#### TASK DIRECTIONS:
Exactly the lines from the one with "[0:48.64-0:49.64]" through the end of the data below must be set down, and no pictures with them.

(Stored data)

────────────────

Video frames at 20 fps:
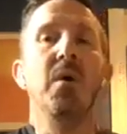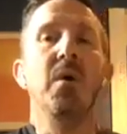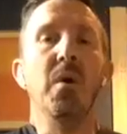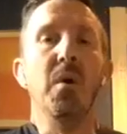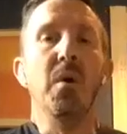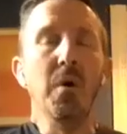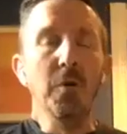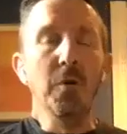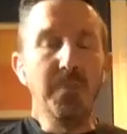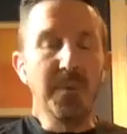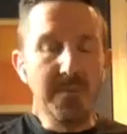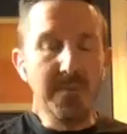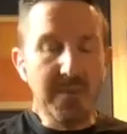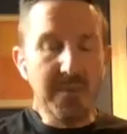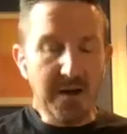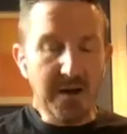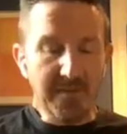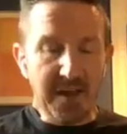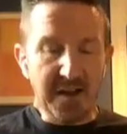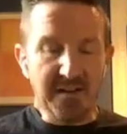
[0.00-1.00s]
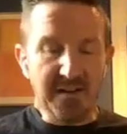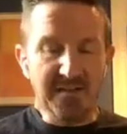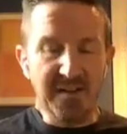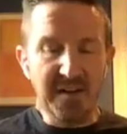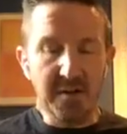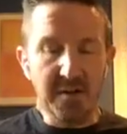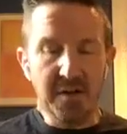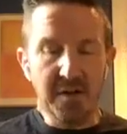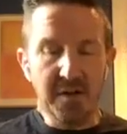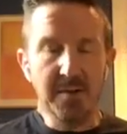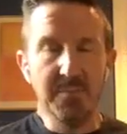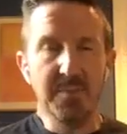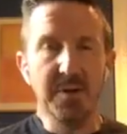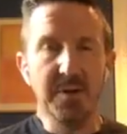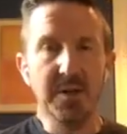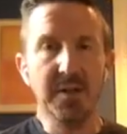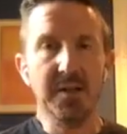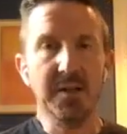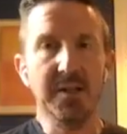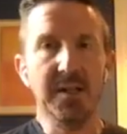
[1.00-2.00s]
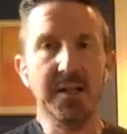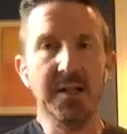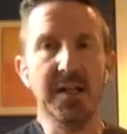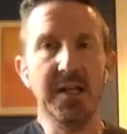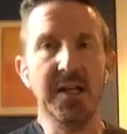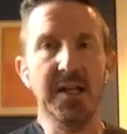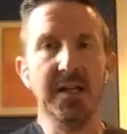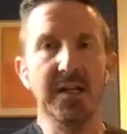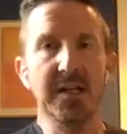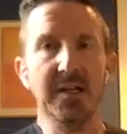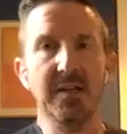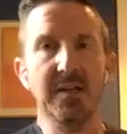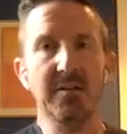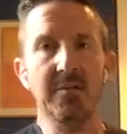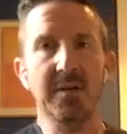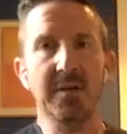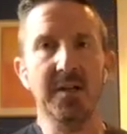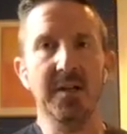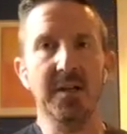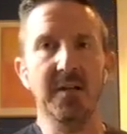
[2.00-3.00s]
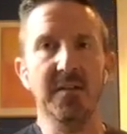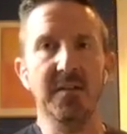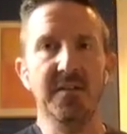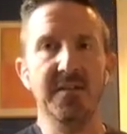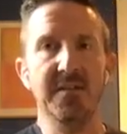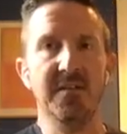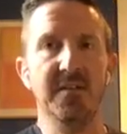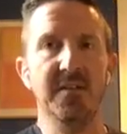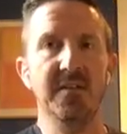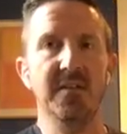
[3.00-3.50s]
Open mouth, exhale, completely release.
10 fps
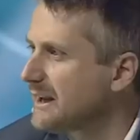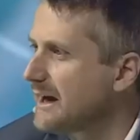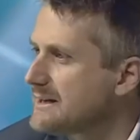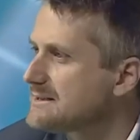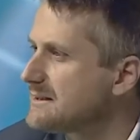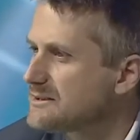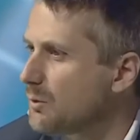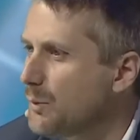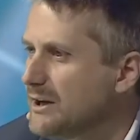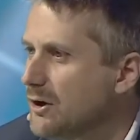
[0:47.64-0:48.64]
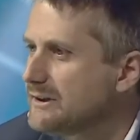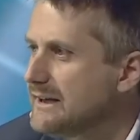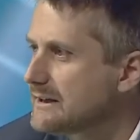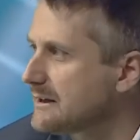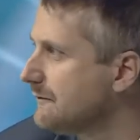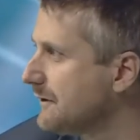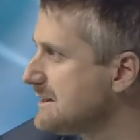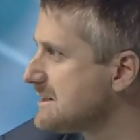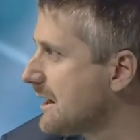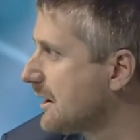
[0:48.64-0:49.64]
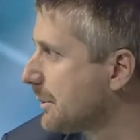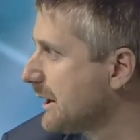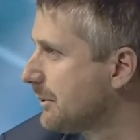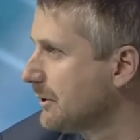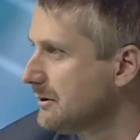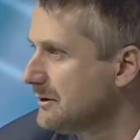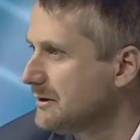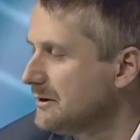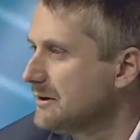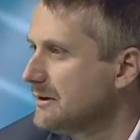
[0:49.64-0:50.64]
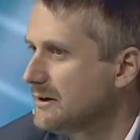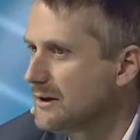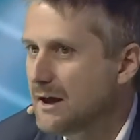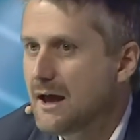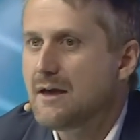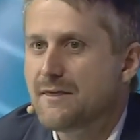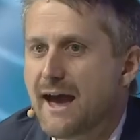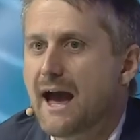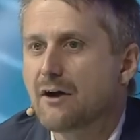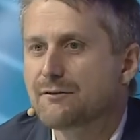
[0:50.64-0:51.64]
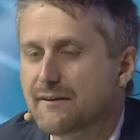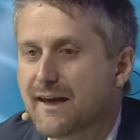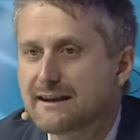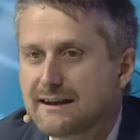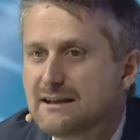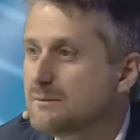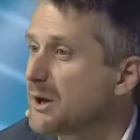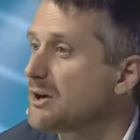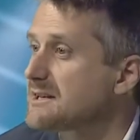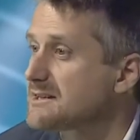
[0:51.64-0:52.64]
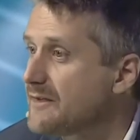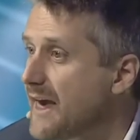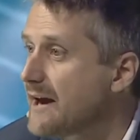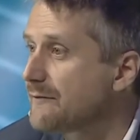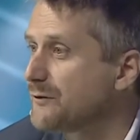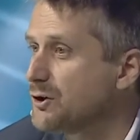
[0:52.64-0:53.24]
realized is that we don't need to convince young people. They're out there, they're leading, because it's their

────────────────

#### YOUR RESPONSE:
[0:48.64-0:49.64]
[0:49.64-0:50.64]
[0:50.64-0:51.64]
[0:51.64-0:52.64]
[0:52.64-0:53.24]
realized is that we don't need to convince young people. They're out there, they're leading, because it's their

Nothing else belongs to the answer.